* _THE TASK_: Could the lines from the line bearing "[00:11:36.67 to 00:11:37.67]" to the end of the records below be copied exactly, with the pictures left out and no other lines added?

* _DATA FOR REVIEW_:
######

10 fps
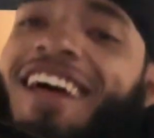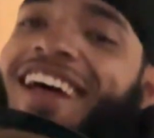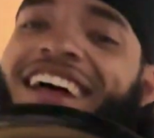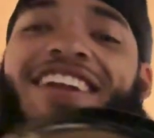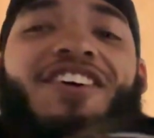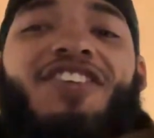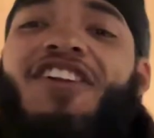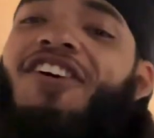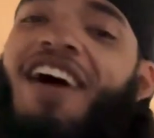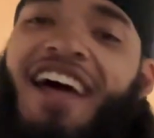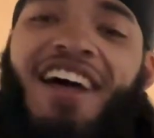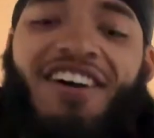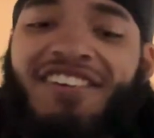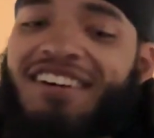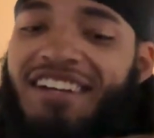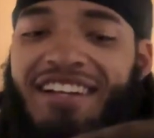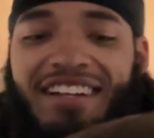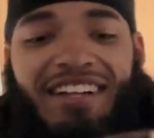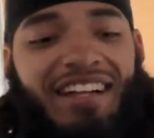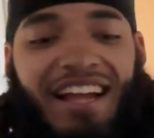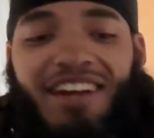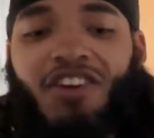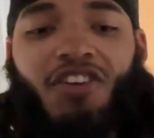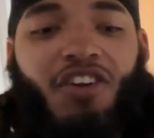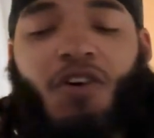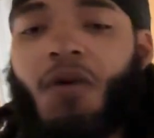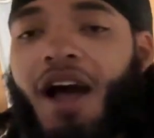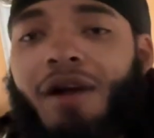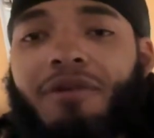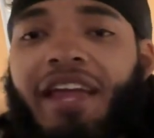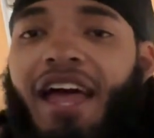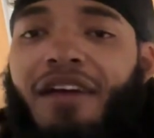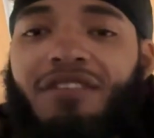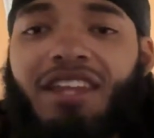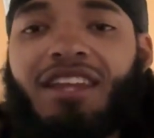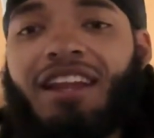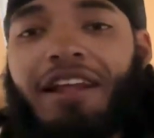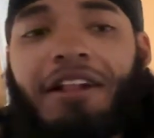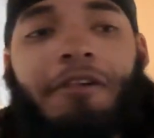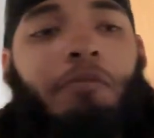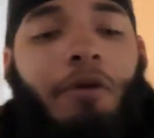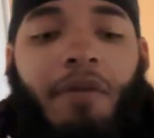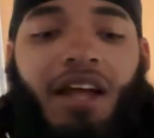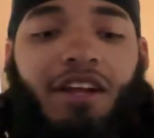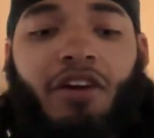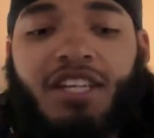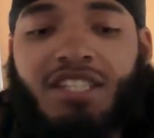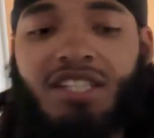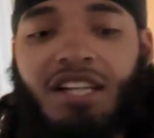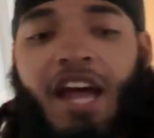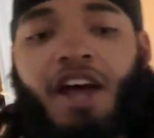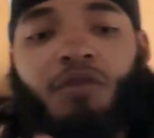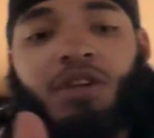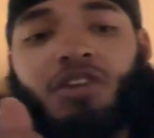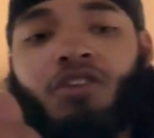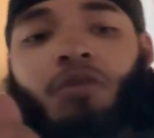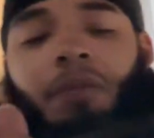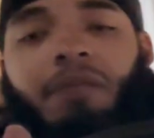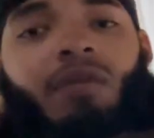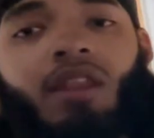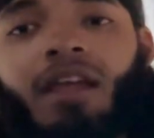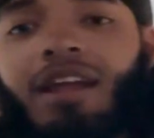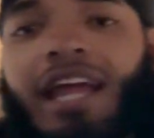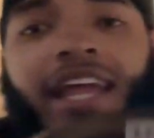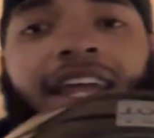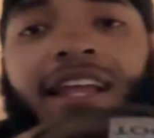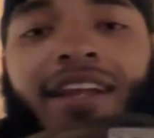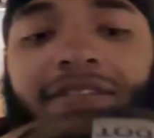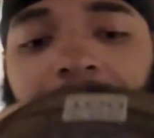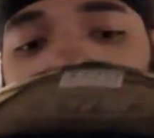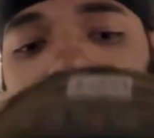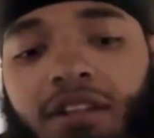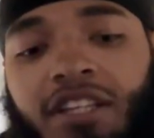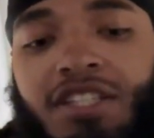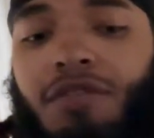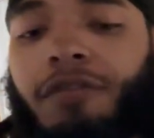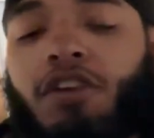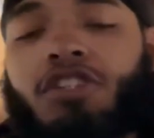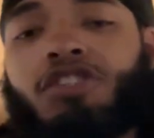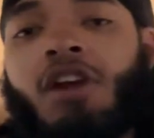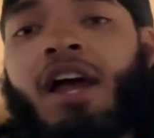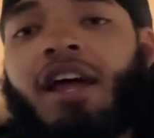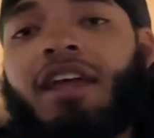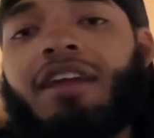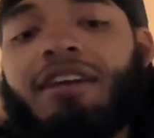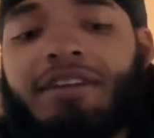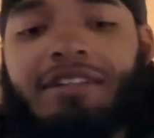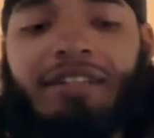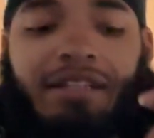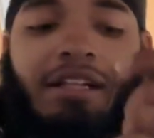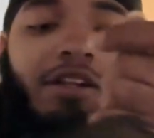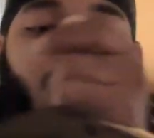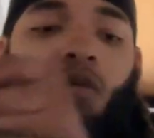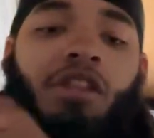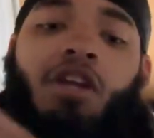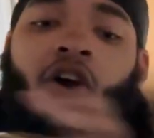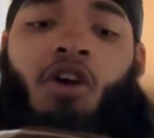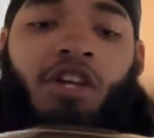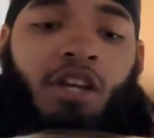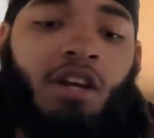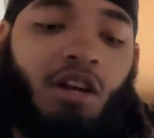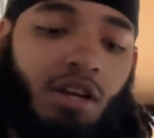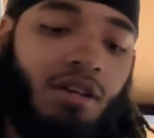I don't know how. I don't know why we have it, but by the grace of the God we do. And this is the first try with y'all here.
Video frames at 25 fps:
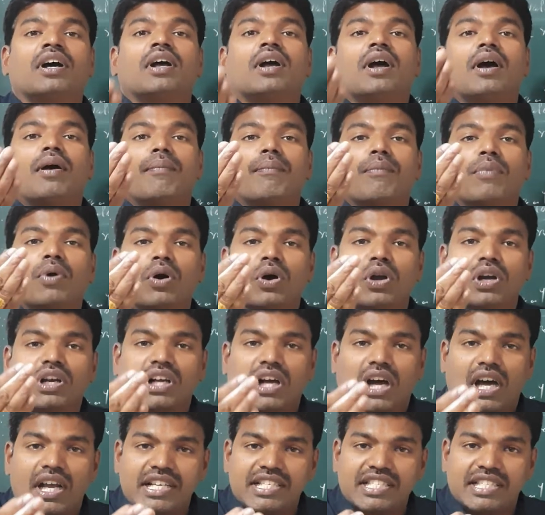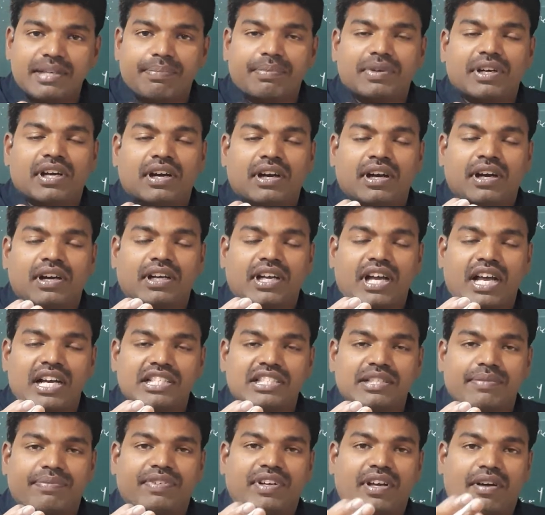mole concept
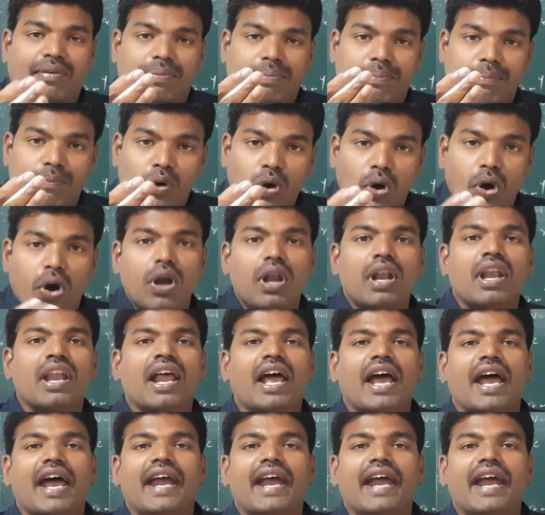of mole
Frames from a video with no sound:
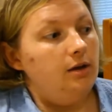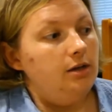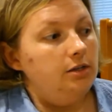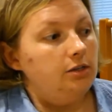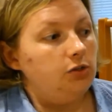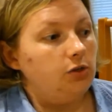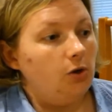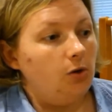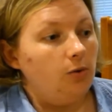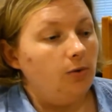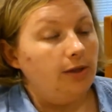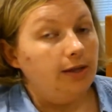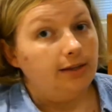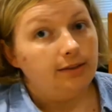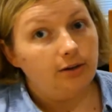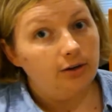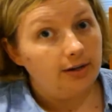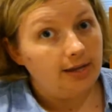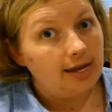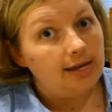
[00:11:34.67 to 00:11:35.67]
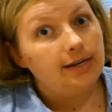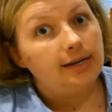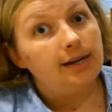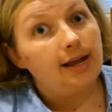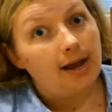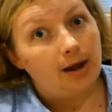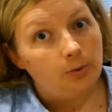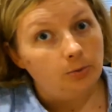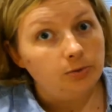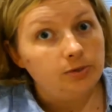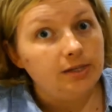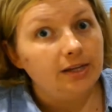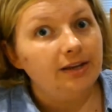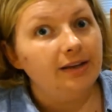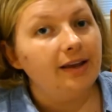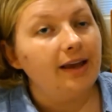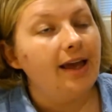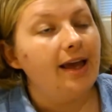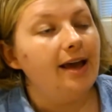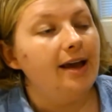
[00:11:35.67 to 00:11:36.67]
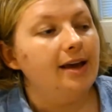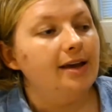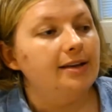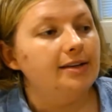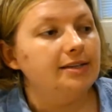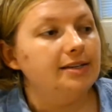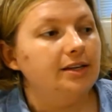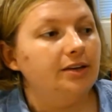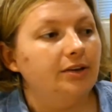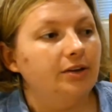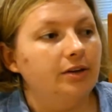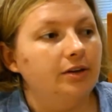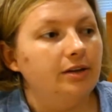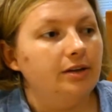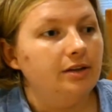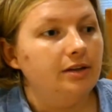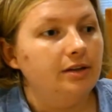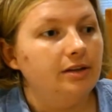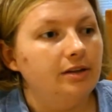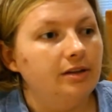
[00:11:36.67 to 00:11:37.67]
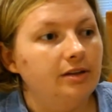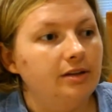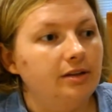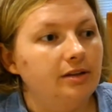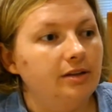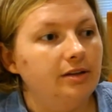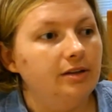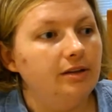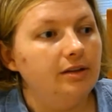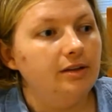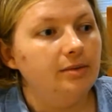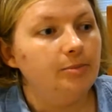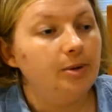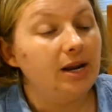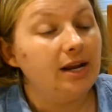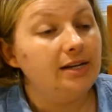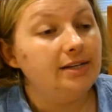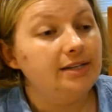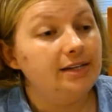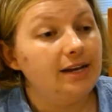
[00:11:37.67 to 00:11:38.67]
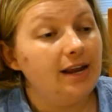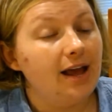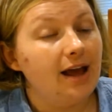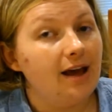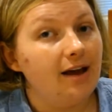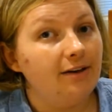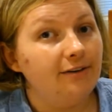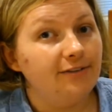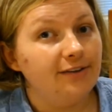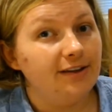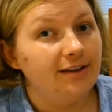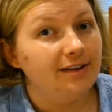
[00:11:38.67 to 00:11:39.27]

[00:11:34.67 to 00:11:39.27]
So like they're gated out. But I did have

######

* _SOLVED EXERCISE_:
[00:11:36.67 to 00:11:37.67]
[00:11:37.67 to 00:11:38.67]
[00:11:38.67 to 00:11:39.27]

[00:11:34.67 to 00:11:39.27]
So like they're gated out. But I did have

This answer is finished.